Llobregat is one of the great rivers of Catalonia, not only due to the water it carries, but also for its importance in the industrial revolution. In Berguedà, the river has moved mills, fulling machines, looms, turbines... non-stop. In addition, it has opened one of the few valleys perpendicular to the Pyrenees and made it possible reach the sea at the foot of the Moixeró mountain range without crossing any mountain pass. Once here, numerous medieval (and possibly older) bridle paths cross the mountain range; paths that have been used by shepherds, counts, bishops, kings, traders and smugglers, as well as good men escaping from the Inquisition. However, with the appearance of automobiles, the mountain became more inhospitable, higher and more difficult to cross. It was not until it could be perforated, that the valley recovered its role as a communication link between the heart of the Pyrenees and the southern lands.

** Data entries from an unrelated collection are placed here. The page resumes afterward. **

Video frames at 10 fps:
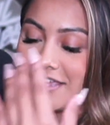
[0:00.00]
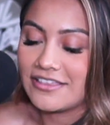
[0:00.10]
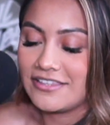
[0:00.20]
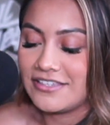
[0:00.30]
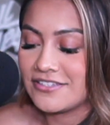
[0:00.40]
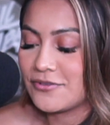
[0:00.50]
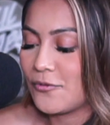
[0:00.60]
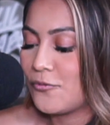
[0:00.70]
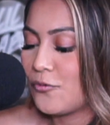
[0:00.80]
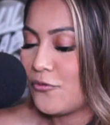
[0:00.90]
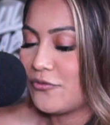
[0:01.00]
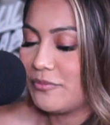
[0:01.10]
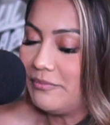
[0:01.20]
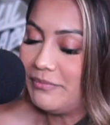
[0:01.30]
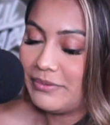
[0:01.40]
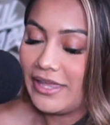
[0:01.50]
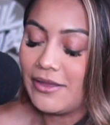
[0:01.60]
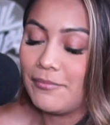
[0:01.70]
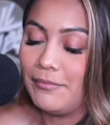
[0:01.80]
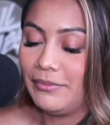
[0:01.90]
like these woven
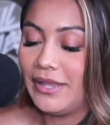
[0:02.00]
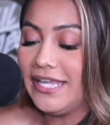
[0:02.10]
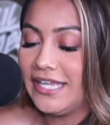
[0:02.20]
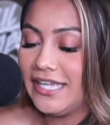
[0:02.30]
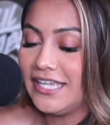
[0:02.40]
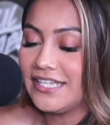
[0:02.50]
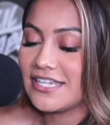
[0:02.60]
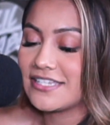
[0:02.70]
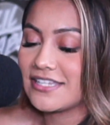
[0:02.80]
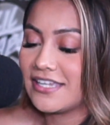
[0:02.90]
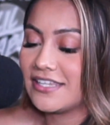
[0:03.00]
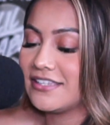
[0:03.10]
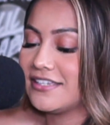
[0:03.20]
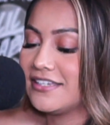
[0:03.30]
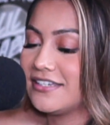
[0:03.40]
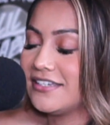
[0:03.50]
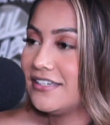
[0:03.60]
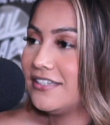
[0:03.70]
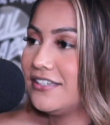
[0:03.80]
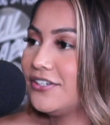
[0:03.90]
like blankets as like
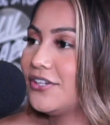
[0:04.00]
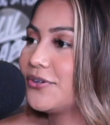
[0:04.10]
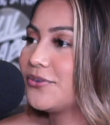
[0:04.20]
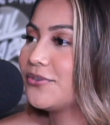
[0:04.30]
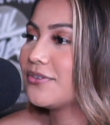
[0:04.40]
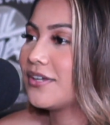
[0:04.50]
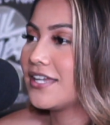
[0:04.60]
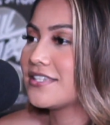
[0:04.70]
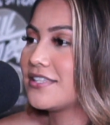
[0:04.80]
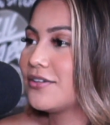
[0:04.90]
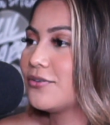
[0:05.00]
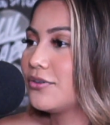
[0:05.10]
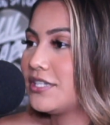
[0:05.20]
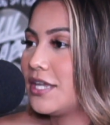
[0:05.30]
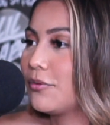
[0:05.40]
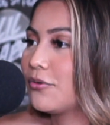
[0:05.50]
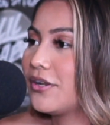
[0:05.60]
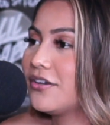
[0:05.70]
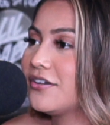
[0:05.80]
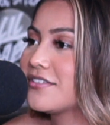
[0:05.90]
the, you know, as the table
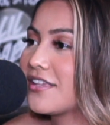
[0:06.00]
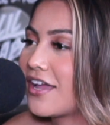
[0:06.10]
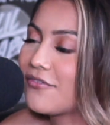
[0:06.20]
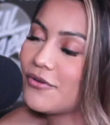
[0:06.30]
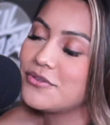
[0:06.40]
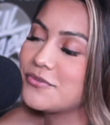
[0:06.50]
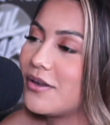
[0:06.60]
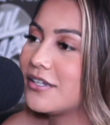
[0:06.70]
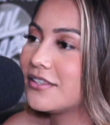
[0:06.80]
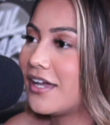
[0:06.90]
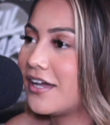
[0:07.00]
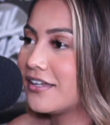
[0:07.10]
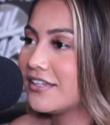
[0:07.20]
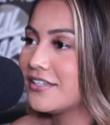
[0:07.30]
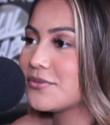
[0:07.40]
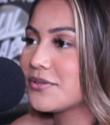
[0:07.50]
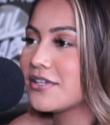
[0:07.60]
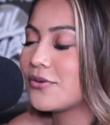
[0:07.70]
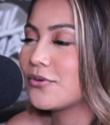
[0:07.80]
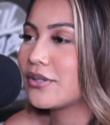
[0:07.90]
runners. Like I've always wanted that. It's
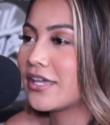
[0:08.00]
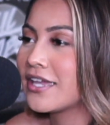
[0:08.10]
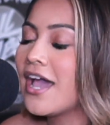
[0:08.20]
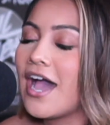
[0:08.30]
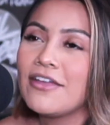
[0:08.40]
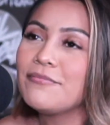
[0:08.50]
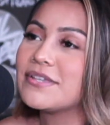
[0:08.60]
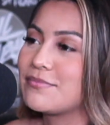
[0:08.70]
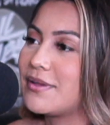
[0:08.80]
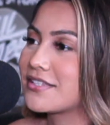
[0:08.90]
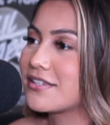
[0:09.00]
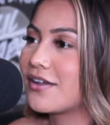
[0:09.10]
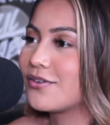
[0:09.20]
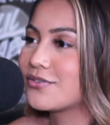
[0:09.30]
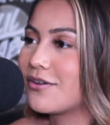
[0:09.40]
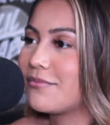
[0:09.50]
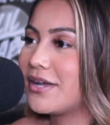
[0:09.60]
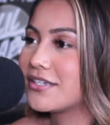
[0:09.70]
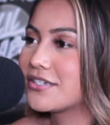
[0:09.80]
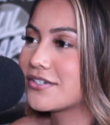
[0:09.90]
really cool. Like I miss Mexico so
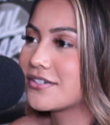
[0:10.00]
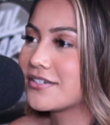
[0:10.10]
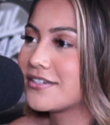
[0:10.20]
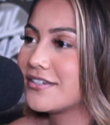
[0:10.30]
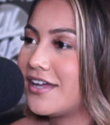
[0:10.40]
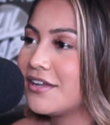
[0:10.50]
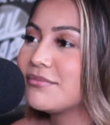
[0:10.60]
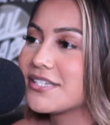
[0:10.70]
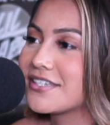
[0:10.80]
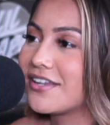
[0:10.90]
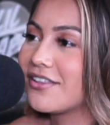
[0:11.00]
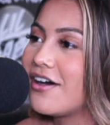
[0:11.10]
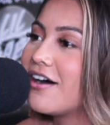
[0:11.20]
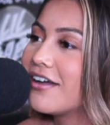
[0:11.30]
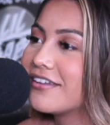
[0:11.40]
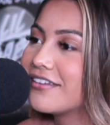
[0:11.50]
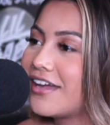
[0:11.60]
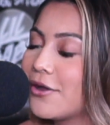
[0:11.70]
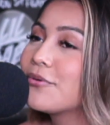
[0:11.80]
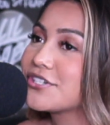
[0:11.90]
much. I miss lot.
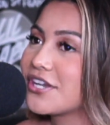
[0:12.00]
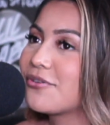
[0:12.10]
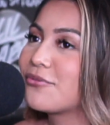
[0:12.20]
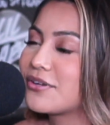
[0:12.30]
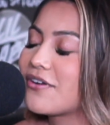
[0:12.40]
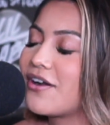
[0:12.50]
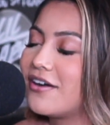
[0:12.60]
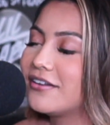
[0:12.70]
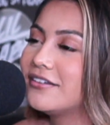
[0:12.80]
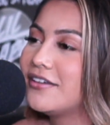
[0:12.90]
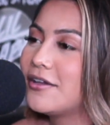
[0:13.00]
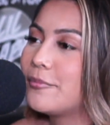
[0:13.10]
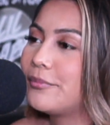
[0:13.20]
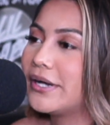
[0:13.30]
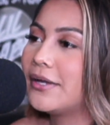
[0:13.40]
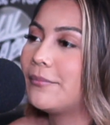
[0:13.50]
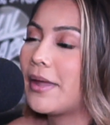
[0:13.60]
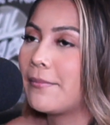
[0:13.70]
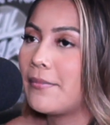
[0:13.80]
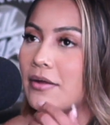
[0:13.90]
I wish I would have gone, but
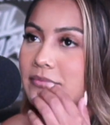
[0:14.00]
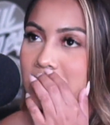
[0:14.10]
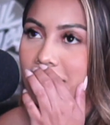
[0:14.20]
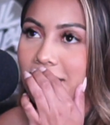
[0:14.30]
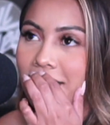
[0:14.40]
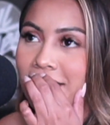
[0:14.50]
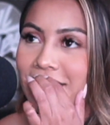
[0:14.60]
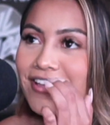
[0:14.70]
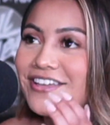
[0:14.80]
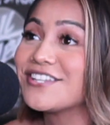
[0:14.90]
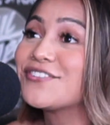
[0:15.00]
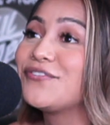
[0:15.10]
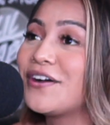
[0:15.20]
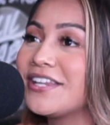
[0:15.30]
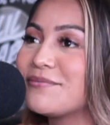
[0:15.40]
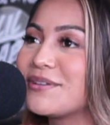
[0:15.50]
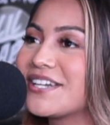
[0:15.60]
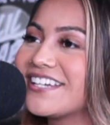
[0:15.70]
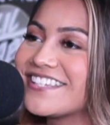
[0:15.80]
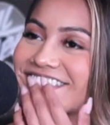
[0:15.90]
my mom said that. It's funny
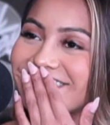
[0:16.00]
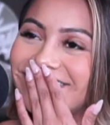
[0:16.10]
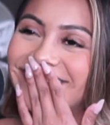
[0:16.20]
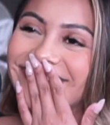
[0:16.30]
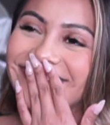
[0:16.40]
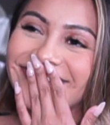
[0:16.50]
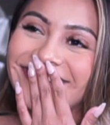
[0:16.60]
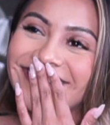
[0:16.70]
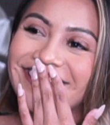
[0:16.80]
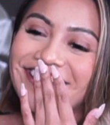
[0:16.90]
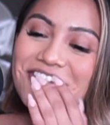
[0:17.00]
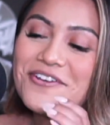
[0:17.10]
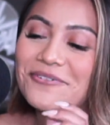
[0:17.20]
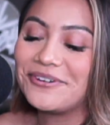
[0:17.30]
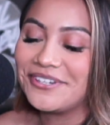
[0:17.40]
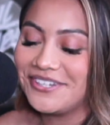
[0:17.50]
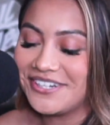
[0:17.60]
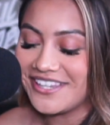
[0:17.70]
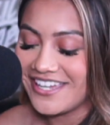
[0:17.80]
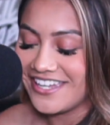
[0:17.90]
because when
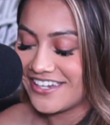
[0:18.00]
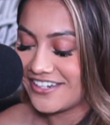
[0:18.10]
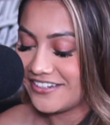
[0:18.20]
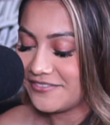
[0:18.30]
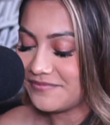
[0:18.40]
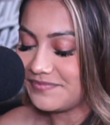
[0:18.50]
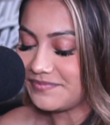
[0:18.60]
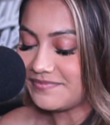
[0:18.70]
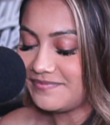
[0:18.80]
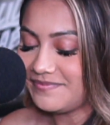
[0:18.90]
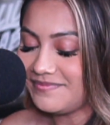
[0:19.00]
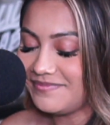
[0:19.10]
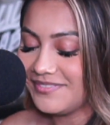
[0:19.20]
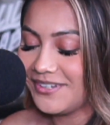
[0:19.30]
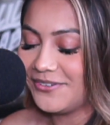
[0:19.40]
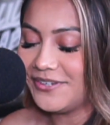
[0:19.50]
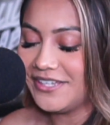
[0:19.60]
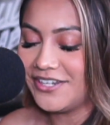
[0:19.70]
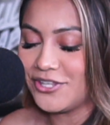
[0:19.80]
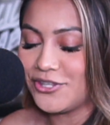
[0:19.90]
you're like,
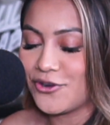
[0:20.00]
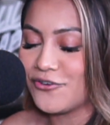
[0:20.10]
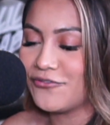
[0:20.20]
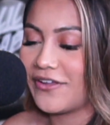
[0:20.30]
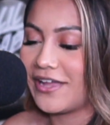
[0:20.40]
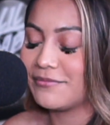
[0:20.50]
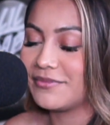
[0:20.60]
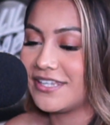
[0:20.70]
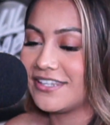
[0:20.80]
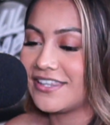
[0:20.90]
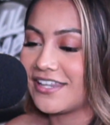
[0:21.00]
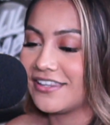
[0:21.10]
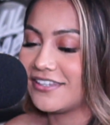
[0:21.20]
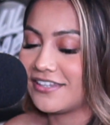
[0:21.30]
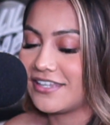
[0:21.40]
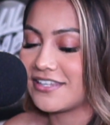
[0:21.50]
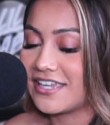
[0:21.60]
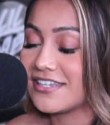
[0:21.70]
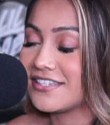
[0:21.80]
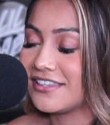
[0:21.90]
when your family that
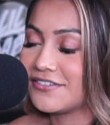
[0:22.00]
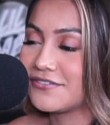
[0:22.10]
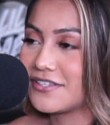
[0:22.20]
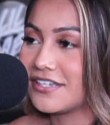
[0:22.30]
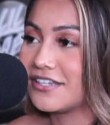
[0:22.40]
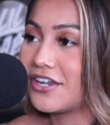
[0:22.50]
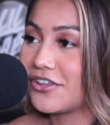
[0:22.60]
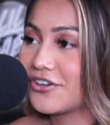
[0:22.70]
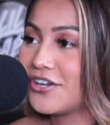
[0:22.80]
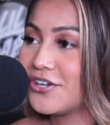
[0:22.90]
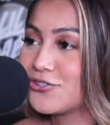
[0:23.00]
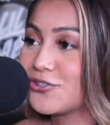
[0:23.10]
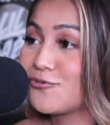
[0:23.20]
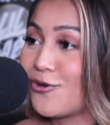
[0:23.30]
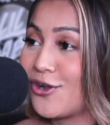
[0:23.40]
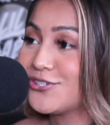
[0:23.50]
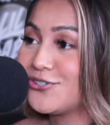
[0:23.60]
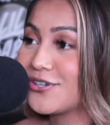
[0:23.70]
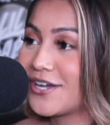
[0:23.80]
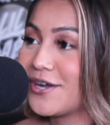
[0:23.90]
it lives in another country
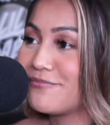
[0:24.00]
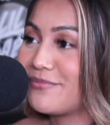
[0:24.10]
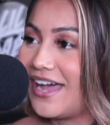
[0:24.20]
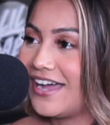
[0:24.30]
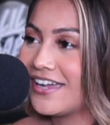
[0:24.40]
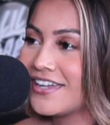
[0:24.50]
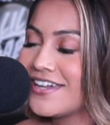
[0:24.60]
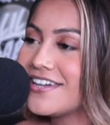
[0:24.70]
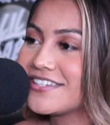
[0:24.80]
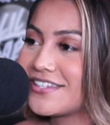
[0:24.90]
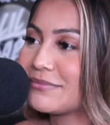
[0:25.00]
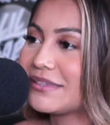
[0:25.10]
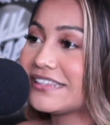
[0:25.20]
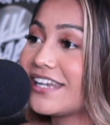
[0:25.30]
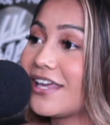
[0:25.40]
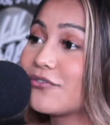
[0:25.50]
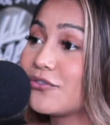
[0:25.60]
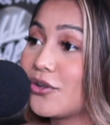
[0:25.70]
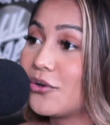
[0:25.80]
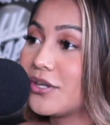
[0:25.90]
wants you to come back, something that I've
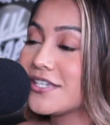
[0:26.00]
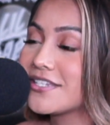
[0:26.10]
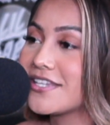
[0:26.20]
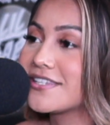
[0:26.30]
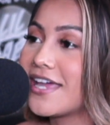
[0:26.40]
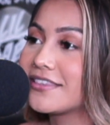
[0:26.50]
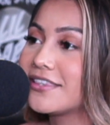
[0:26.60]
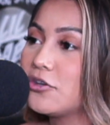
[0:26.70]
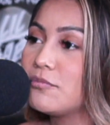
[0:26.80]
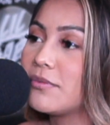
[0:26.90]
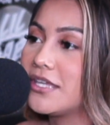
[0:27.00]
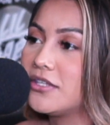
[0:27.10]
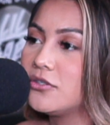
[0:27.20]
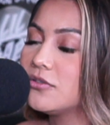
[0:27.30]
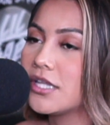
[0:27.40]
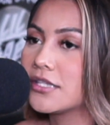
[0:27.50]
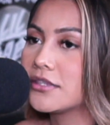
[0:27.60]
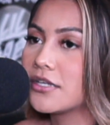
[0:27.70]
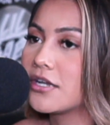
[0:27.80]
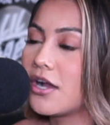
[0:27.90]
noticed is that they'll make you
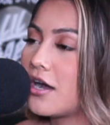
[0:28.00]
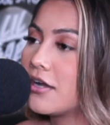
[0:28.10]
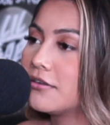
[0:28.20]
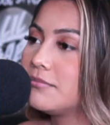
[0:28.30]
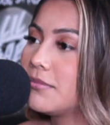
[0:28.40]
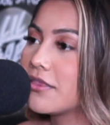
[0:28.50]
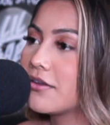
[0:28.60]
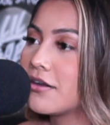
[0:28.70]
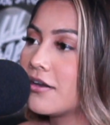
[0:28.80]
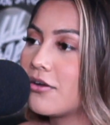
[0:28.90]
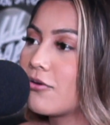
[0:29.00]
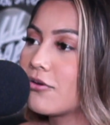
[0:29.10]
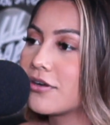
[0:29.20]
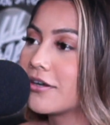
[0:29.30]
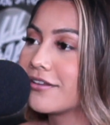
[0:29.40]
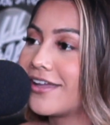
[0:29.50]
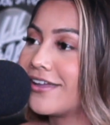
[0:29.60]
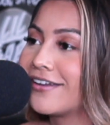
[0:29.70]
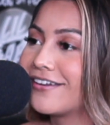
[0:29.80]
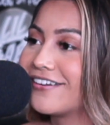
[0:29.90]
like the godmother or
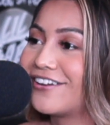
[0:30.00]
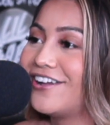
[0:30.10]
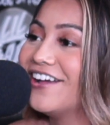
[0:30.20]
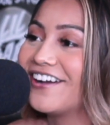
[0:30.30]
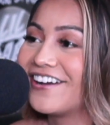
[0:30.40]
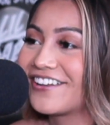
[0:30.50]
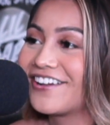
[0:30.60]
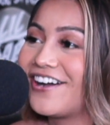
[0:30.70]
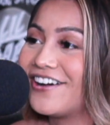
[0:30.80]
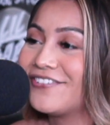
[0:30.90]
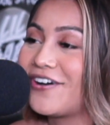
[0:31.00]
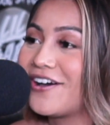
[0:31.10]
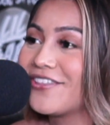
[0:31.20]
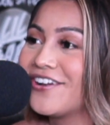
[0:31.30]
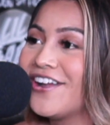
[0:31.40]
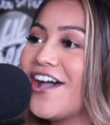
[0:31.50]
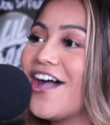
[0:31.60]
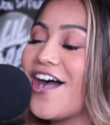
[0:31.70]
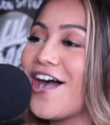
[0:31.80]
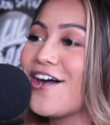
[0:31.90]
like godfather
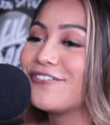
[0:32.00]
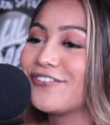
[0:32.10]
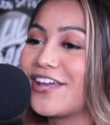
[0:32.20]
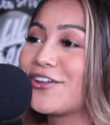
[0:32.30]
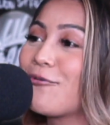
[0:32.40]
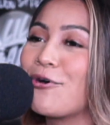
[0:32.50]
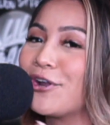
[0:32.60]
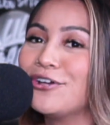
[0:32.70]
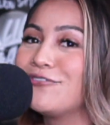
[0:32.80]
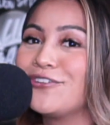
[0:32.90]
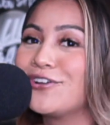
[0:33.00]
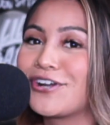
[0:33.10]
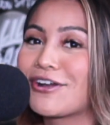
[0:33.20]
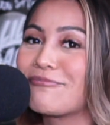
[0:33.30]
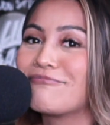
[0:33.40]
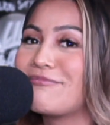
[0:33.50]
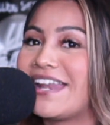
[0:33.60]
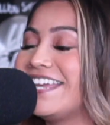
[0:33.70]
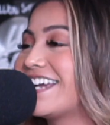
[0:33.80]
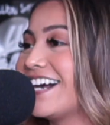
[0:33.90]
of like one of your
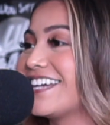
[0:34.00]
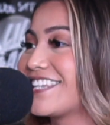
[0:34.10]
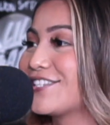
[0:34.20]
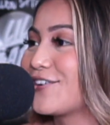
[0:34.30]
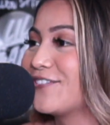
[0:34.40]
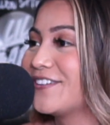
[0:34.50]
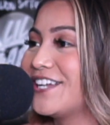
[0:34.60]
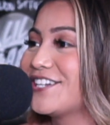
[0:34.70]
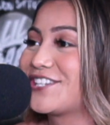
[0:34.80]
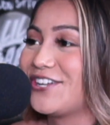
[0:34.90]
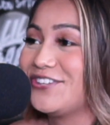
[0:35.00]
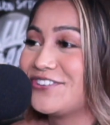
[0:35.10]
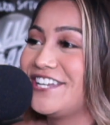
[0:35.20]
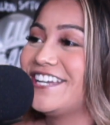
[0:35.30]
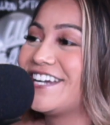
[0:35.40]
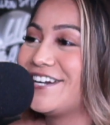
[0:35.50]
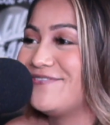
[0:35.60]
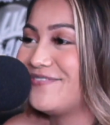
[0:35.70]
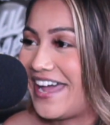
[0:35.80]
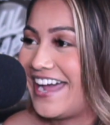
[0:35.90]
many cousins over there so you can
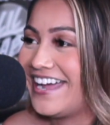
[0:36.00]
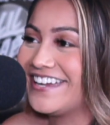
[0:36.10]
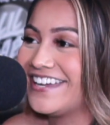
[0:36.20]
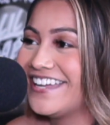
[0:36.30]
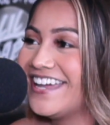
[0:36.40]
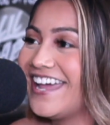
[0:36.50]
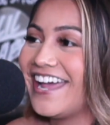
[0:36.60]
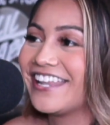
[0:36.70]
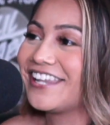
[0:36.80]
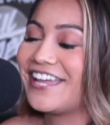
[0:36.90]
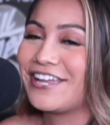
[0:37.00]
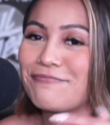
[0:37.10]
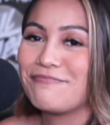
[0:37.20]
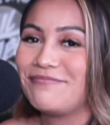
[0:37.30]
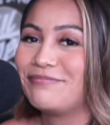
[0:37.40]
come back and like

Hospitality at the feet of the passes
Near this point, on the edge of the Coll de Jou path and beside the Roca-sança chapel, a small medieval hospital was built in the times of the great king James I Like other hospitals placed at the feet of the mountain passes, its mission was not to cure the sick, but rather to offer refuge and food -hospitality- to travellers crossing the Moixeró mountain range, either coming from or going to La Cerdanya. If anyone got ill, they endeavoured to cure them, but these hospitals saved more lives by offering shelter from violent snowstorms than by giving out aspirins (which, in fact did not exist at the time). When the Bagà hospital became more important, Roca-sança was turned into a farm house. The current tenants continue living up to the best hospitality tradition and will be happy to show the enchanting Romanesque chapel of the Mare de Déu in Roca-sança to anyone who asks.